### EXTRACTED RECORDS
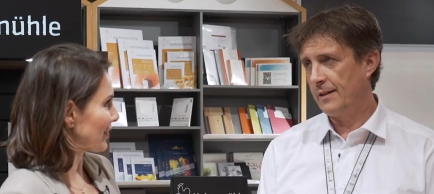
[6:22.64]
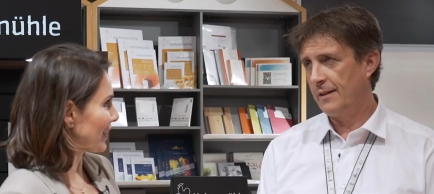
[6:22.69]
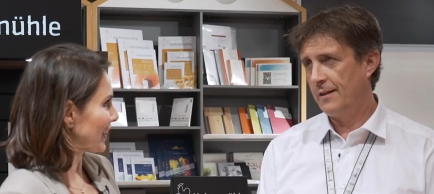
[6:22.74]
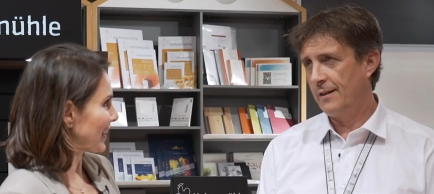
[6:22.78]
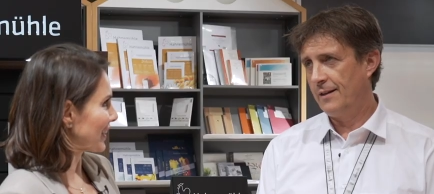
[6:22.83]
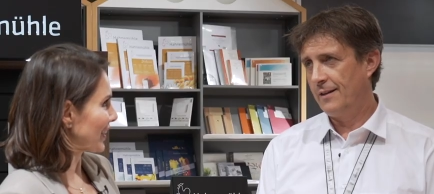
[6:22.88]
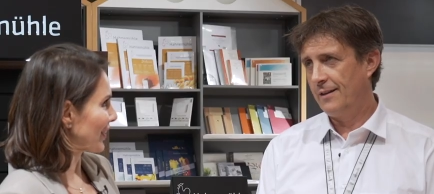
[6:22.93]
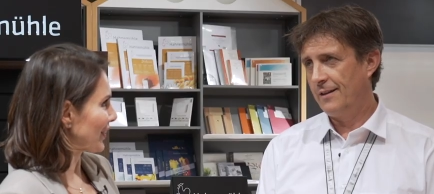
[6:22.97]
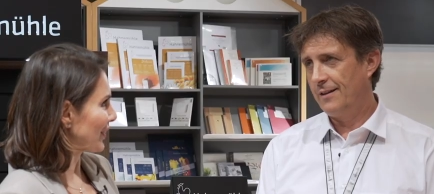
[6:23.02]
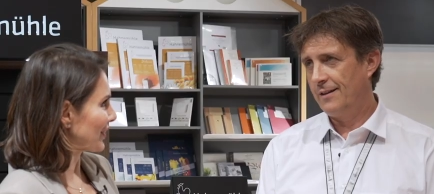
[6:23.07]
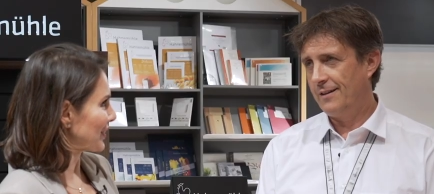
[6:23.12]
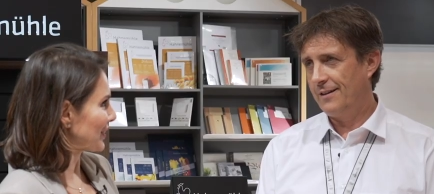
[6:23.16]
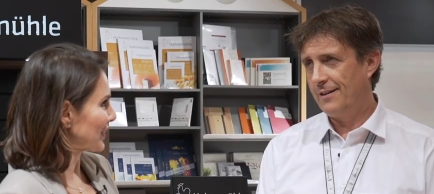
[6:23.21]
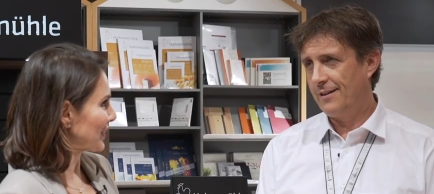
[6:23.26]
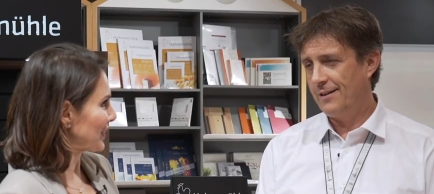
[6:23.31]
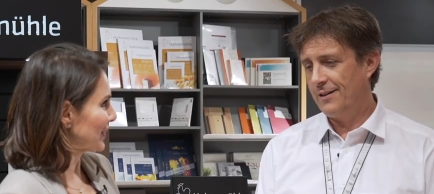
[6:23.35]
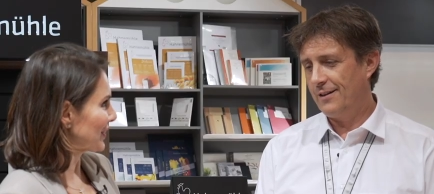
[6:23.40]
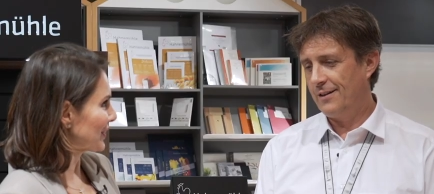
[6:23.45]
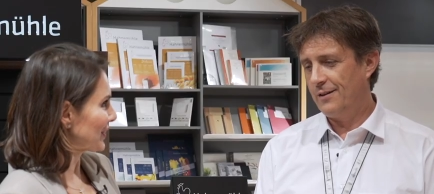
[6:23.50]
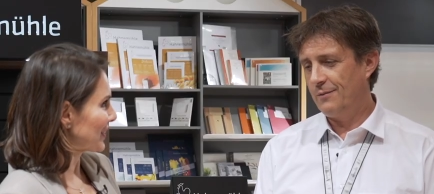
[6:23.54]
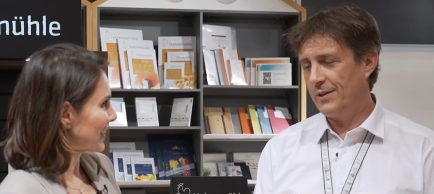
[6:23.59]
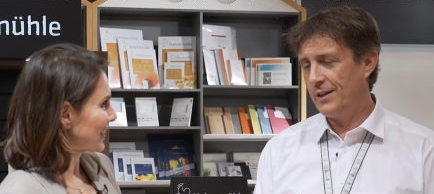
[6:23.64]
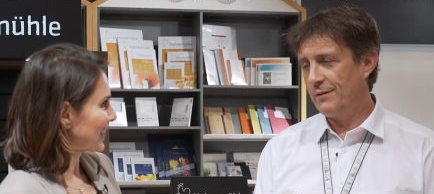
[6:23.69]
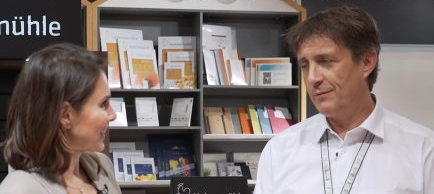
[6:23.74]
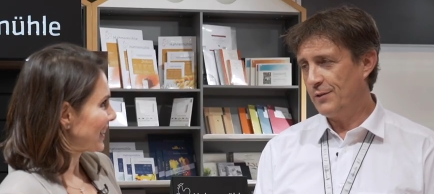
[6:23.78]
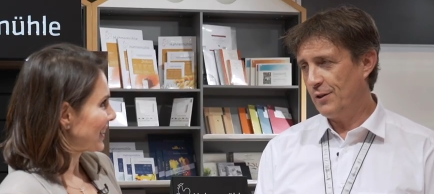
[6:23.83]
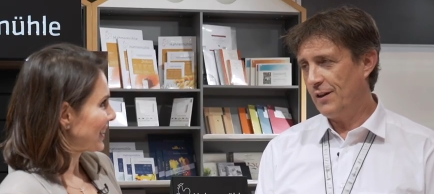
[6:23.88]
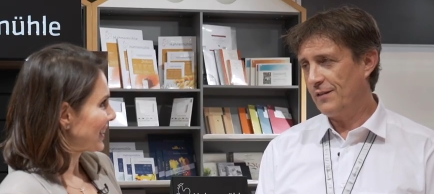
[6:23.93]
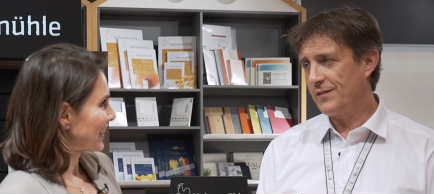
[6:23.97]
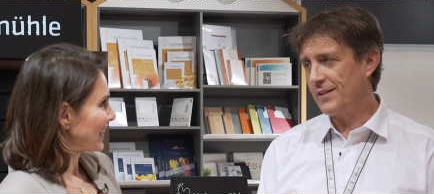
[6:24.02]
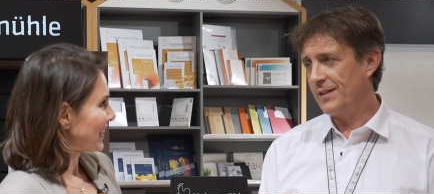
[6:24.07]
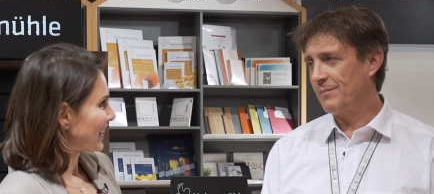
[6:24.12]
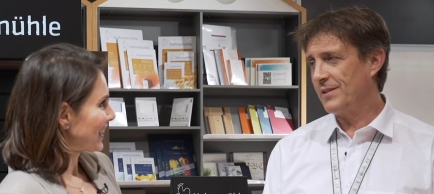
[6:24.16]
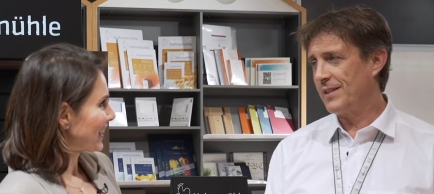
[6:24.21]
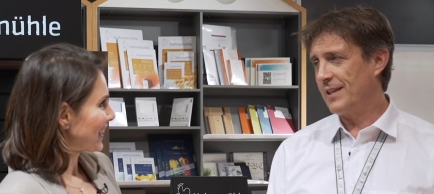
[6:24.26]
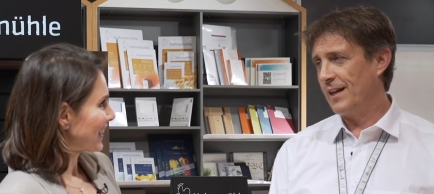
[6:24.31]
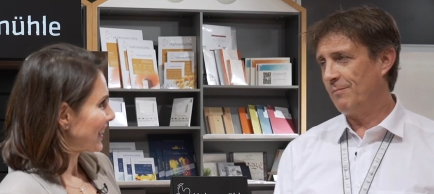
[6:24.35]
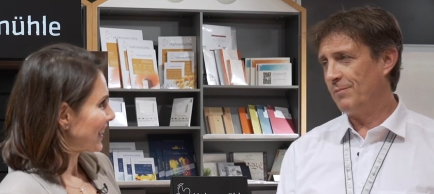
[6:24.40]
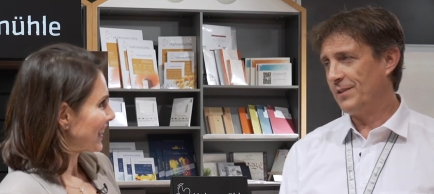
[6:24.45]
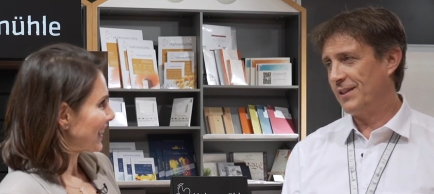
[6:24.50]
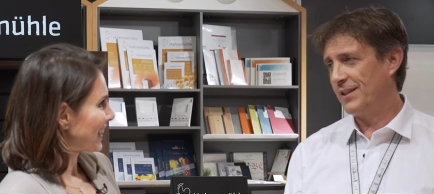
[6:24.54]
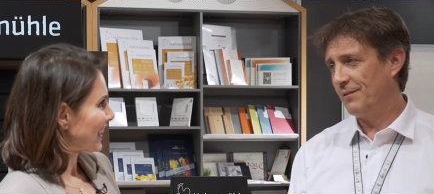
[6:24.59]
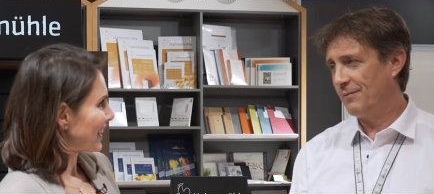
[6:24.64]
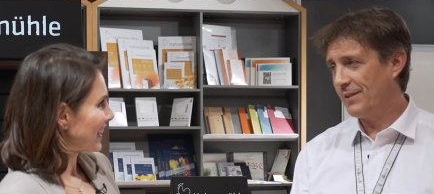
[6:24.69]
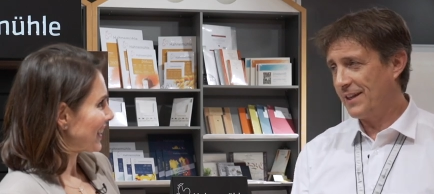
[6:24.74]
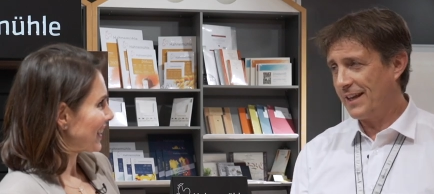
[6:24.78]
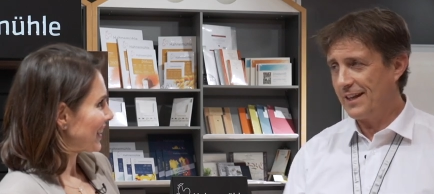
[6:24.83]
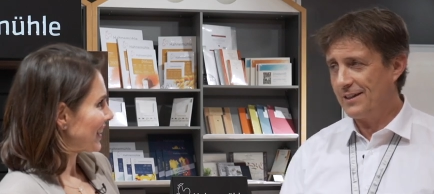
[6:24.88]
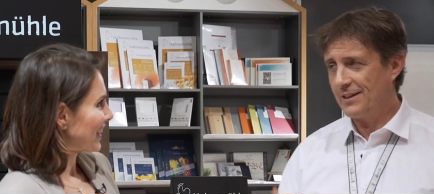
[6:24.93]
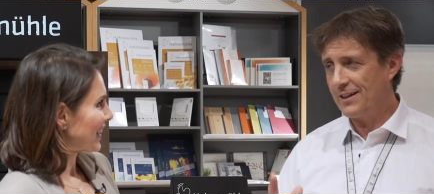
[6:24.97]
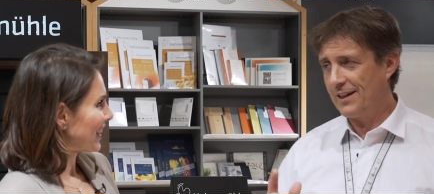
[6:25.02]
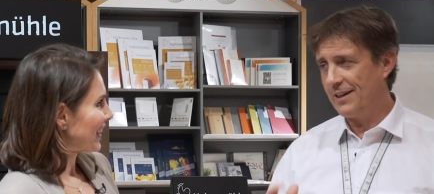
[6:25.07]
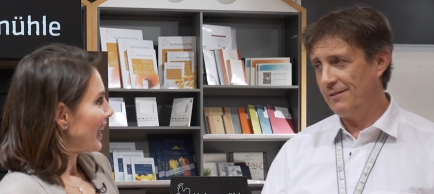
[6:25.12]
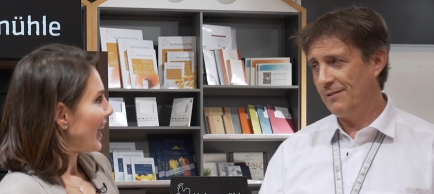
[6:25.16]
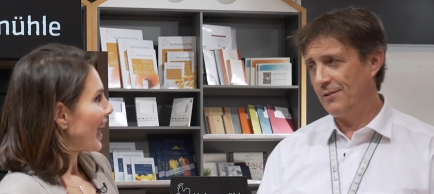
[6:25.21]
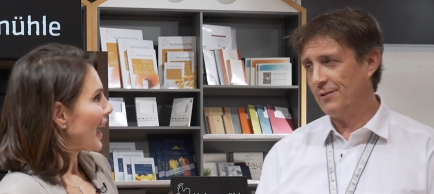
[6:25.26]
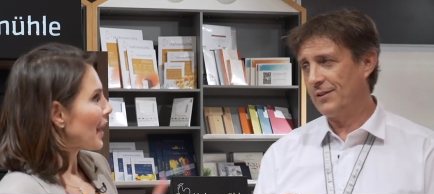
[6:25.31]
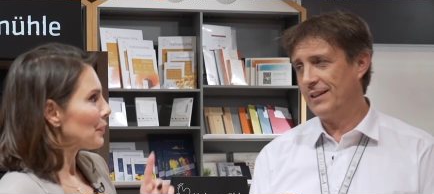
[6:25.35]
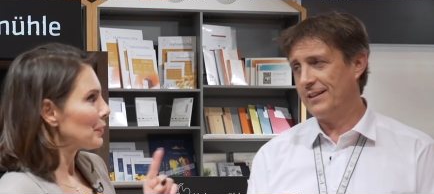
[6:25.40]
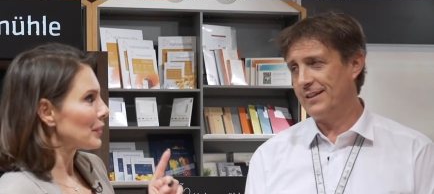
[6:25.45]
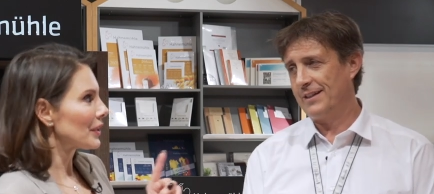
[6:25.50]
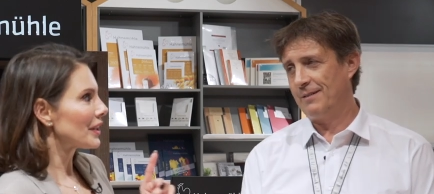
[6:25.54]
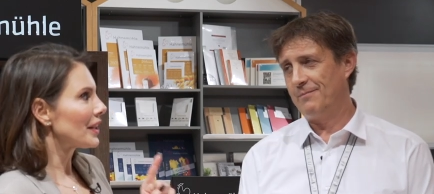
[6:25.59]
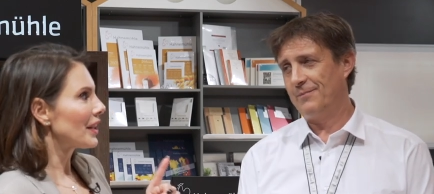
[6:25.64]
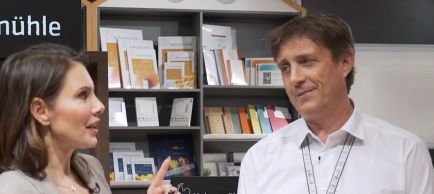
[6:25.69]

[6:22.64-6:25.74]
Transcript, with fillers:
Speaker 1: right now, do you? Uh,
Speaker 2: we, we, do have some samples here. We can uh, look I at them. I would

### EXERCISE DIRECTIONS
Output all of the entries once more, word for word, with the images removed.

### WRITTEN ANSWER
[6:22.64]
[6:22.69]
[6:22.74]
[6:22.78]
[6:22.83]
[6:22.88]
[6:22.93]
[6:22.97]
[6:23.02]
[6:23.07]
[6:23.12]
[6:23.16]
[6:23.21]
[6:23.26]
[6:23.31]
[6:23.35]
[6:23.40]
[6:23.45]
[6:23.50]
[6:23.54]
[6:23.59]
[6:23.64]
[6:23.69]
[6:23.74]
[6:23.78]
[6:23.83]
[6:23.88]
[6:23.93]
[6:23.97]
[6:24.02]
[6:24.07]
[6:24.12]
[6:24.16]
[6:24.21]
[6:24.26]
[6:24.31]
[6:24.35]
[6:24.40]
[6:24.45]
[6:24.50]
[6:24.54]
[6:24.59]
[6:24.64]
[6:24.69]
[6:24.74]
[6:24.78]
[6:24.83]
[6:24.88]
[6:24.93]
[6:24.97]
[6:25.02]
[6:25.07]
[6:25.12]
[6:25.16]
[6:25.21]
[6:25.26]
[6:25.31]
[6:25.35]
[6:25.40]
[6:25.45]
[6:25.50]
[6:25.54]
[6:25.59]
[6:25.64]
[6:25.69]

[6:22.64-6:25.74]
Transcript, with fillers:
Speaker 1: right now, do you? Uh,
Speaker 2: we, we, do have some samples here. We can uh, look I at them. I would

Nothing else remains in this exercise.